## Action item
Print all of the records. Exclude the images.

## Records for the exercise
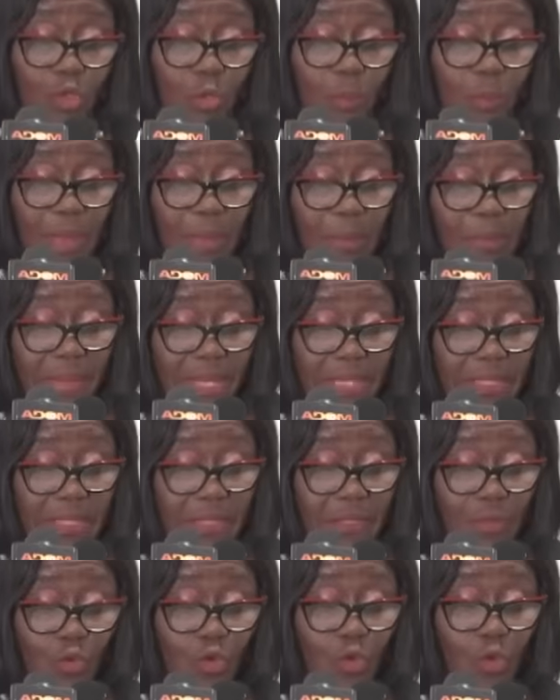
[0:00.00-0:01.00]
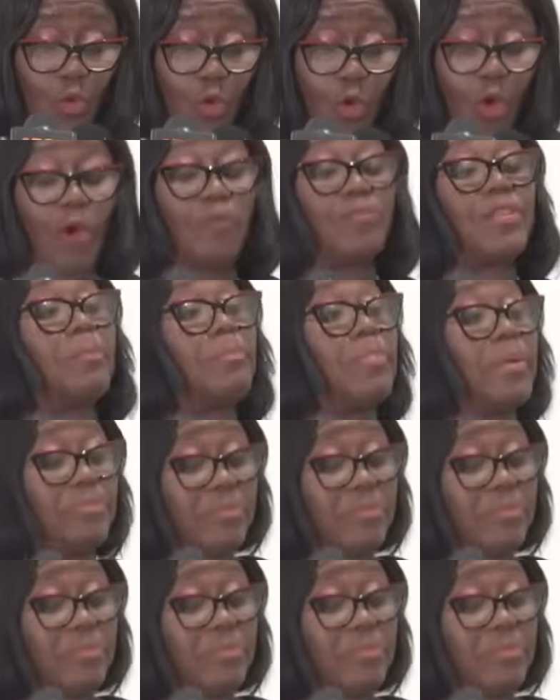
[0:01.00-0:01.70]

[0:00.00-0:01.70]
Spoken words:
to permit two of the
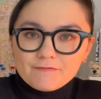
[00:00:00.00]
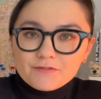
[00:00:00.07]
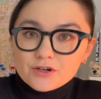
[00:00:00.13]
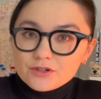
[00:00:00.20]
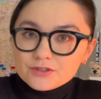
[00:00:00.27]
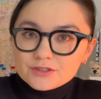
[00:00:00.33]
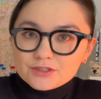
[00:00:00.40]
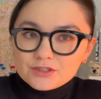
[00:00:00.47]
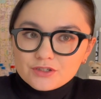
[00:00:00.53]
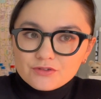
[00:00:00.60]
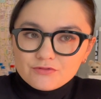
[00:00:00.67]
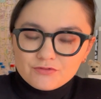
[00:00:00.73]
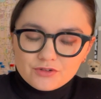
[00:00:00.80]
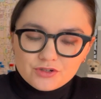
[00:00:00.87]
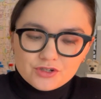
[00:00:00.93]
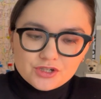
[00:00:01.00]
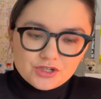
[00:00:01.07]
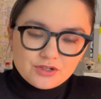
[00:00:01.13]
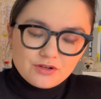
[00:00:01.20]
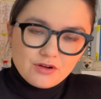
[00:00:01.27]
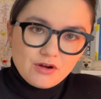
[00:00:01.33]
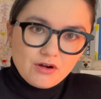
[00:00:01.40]
first
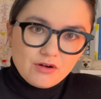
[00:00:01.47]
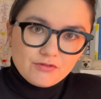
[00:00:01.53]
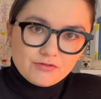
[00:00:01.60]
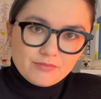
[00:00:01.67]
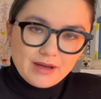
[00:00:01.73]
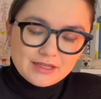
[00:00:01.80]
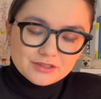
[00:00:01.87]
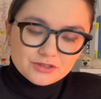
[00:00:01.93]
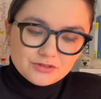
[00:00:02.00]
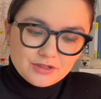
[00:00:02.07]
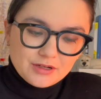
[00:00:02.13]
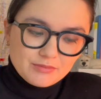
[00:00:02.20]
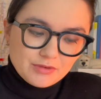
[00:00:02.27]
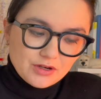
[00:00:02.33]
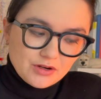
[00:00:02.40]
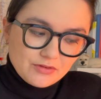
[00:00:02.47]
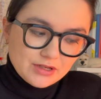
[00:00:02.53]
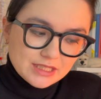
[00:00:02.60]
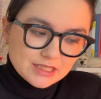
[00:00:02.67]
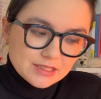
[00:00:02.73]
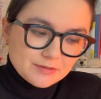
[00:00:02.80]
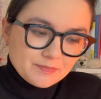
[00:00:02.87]
version of Master and
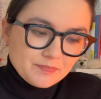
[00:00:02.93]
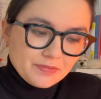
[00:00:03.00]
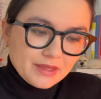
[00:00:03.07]
Margarita.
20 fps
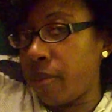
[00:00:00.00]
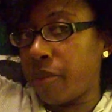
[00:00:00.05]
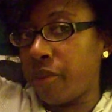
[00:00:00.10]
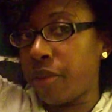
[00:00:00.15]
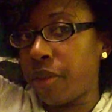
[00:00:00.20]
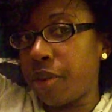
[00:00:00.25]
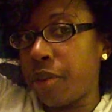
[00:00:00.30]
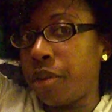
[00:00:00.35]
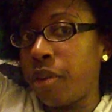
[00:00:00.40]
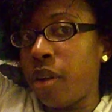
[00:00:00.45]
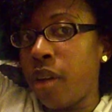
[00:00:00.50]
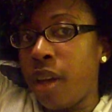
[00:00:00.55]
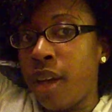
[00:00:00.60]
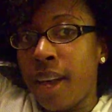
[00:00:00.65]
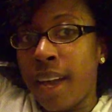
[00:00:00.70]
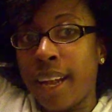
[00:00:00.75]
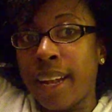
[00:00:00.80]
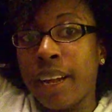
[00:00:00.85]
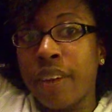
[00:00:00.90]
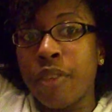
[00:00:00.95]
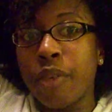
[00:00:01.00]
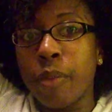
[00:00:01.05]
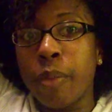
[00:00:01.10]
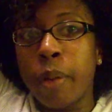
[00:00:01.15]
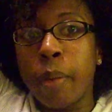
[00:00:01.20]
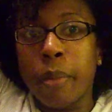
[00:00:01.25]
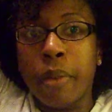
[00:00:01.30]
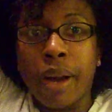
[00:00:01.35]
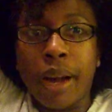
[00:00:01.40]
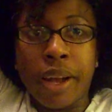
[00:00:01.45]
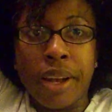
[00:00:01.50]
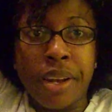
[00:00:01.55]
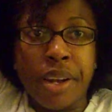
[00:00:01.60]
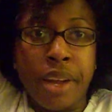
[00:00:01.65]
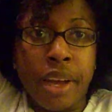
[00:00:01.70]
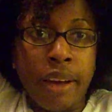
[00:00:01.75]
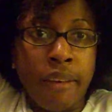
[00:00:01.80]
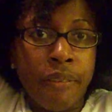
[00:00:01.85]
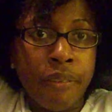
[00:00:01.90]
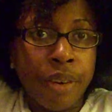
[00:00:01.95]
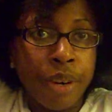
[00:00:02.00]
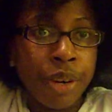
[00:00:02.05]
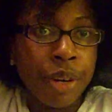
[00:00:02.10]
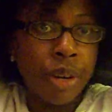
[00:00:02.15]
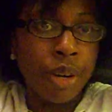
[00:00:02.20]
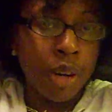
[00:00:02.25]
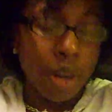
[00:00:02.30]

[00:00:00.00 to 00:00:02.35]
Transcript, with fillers: through. And I remember I never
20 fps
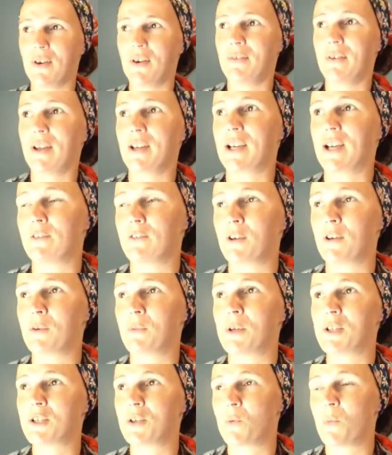head covering
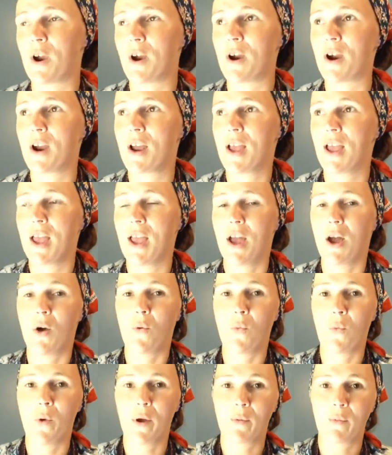we should wear
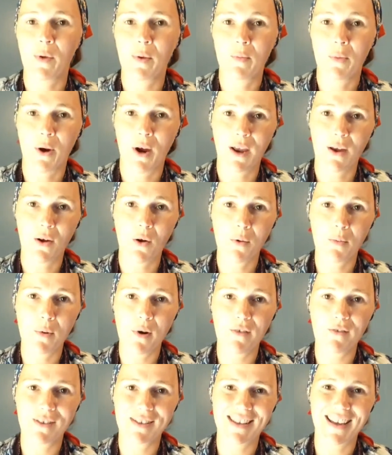when we pray or
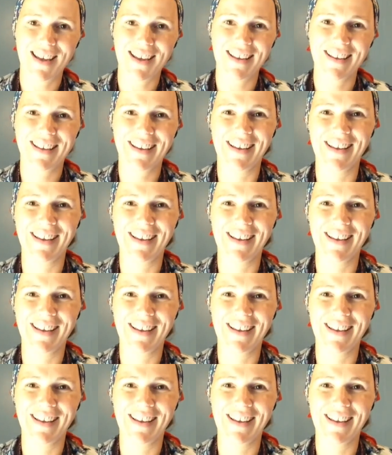prophesy.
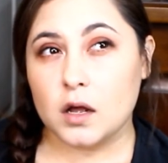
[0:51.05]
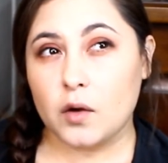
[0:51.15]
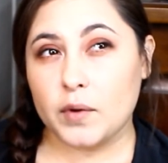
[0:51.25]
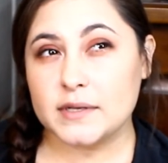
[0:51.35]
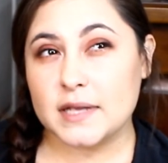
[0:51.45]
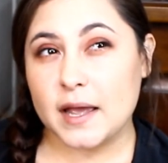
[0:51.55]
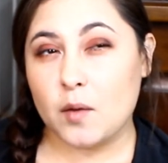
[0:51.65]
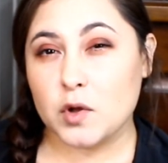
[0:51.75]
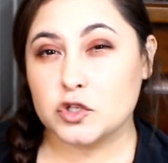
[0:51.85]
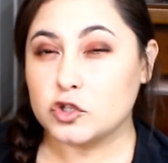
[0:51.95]
I want to say
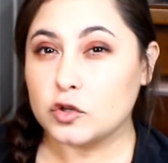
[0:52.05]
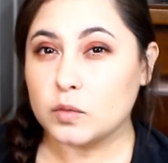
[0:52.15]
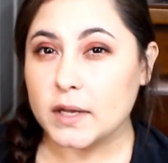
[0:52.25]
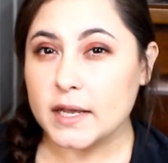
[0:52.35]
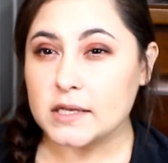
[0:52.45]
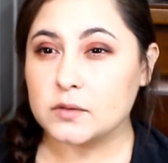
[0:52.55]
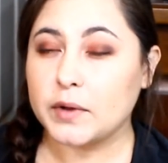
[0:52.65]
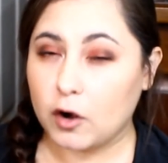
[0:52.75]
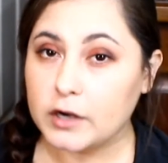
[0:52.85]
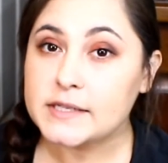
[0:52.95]
almost 2 weeks.
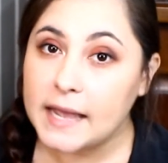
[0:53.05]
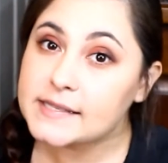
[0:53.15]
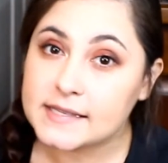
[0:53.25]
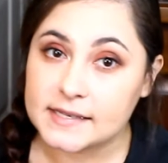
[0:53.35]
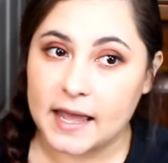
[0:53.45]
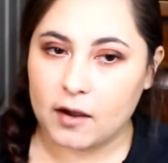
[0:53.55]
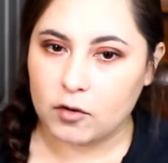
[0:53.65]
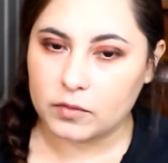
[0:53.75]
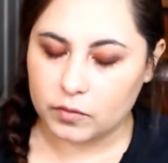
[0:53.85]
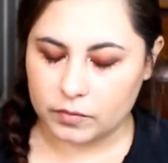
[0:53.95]
We are in Texas
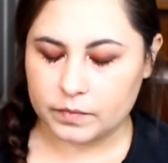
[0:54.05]
now.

## Written answer
[0:00.00-0:01.00]
[0:01.00-0:01.70]

[0:00.00-0:01.70]
Spoken words:
to permit two of the
[00:00:00.00]
[00:00:00.07]
[00:00:00.13]
[00:00:00.20]
[00:00:00.27]
[00:00:00.33]
[00:00:00.40]
[00:00:00.47]
[00:00:00.53]
[00:00:00.60]
[00:00:00.67]
[00:00:00.73]
[00:00:00.80]
[00:00:00.87]
[00:00:00.93]
[00:00:01.00]
[00:00:01.07]
[00:00:01.13]
[00:00:01.20]
[00:00:01.27]
[00:00:01.33]
[00:00:01.40]
first
[00:00:01.47]
[00:00:01.53]
[00:00:01.60]
[00:00:01.67]
[00:00:01.73]
[00:00:01.80]
[00:00:01.87]
[00:00:01.93]
[00:00:02.00]
[00:00:02.07]
[00:00:02.13]
[00:00:02.20]
[00:00:02.27]
[00:00:02.33]
[00:00:02.40]
[00:00:02.47]
[00:00:02.53]
[00:00:02.60]
[00:00:02.67]
[00:00:02.73]
[00:00:02.80]
[00:00:02.87]
version of Master and
[00:00:02.93]
[00:00:03.00]
[00:00:03.07]
Margarita.
20 fps
[00:00:00.00]
[00:00:00.05]
[00:00:00.10]
[00:00:00.15]
[00:00:00.20]
[00:00:00.25]
[00:00:00.30]
[00:00:00.35]
[00:00:00.40]
[00:00:00.45]
[00:00:00.50]
[00:00:00.55]
[00:00:00.60]
[00:00:00.65]
[00:00:00.70]
[00:00:00.75]
[00:00:00.80]
[00:00:00.85]
[00:00:00.90]
[00:00:00.95]
[00:00:01.00]
[00:00:01.05]
[00:00:01.10]
[00:00:01.15]
[00:00:01.20]
[00:00:01.25]
[00:00:01.30]
[00:00:01.35]
[00:00:01.40]
[00:00:01.45]
[00:00:01.50]
[00:00:01.55]
[00:00:01.60]
[00:00:01.65]
[00:00:01.70]
[00:00:01.75]
[00:00:01.80]
[00:00:01.85]
[00:00:01.90]
[00:00:01.95]
[00:00:02.00]
[00:00:02.05]
[00:00:02.10]
[00:00:02.15]
[00:00:02.20]
[00:00:02.25]
[00:00:02.30]

[00:00:00.00 to 00:00:02.35]
Transcript, with fillers: through. And I remember I never
20 fps
head covering
we should wear
when we pray or
prophesy.
[0:51.05]
[0:51.15]
[0:51.25]
[0:51.35]
[0:51.45]
[0:51.55]
[0:51.65]
[0:51.75]
[0:51.85]
[0:51.95]
I want to say
[0:52.05]
[0:52.15]
[0:52.25]
[0:52.35]
[0:52.45]
[0:52.55]
[0:52.65]
[0:52.75]
[0:52.85]
[0:52.95]
almost 2 weeks.
[0:53.05]
[0:53.15]
[0:53.25]
[0:53.35]
[0:53.45]
[0:53.55]
[0:53.65]
[0:53.75]
[0:53.85]
[0:53.95]
We are in Texas
[0:54.05]
now.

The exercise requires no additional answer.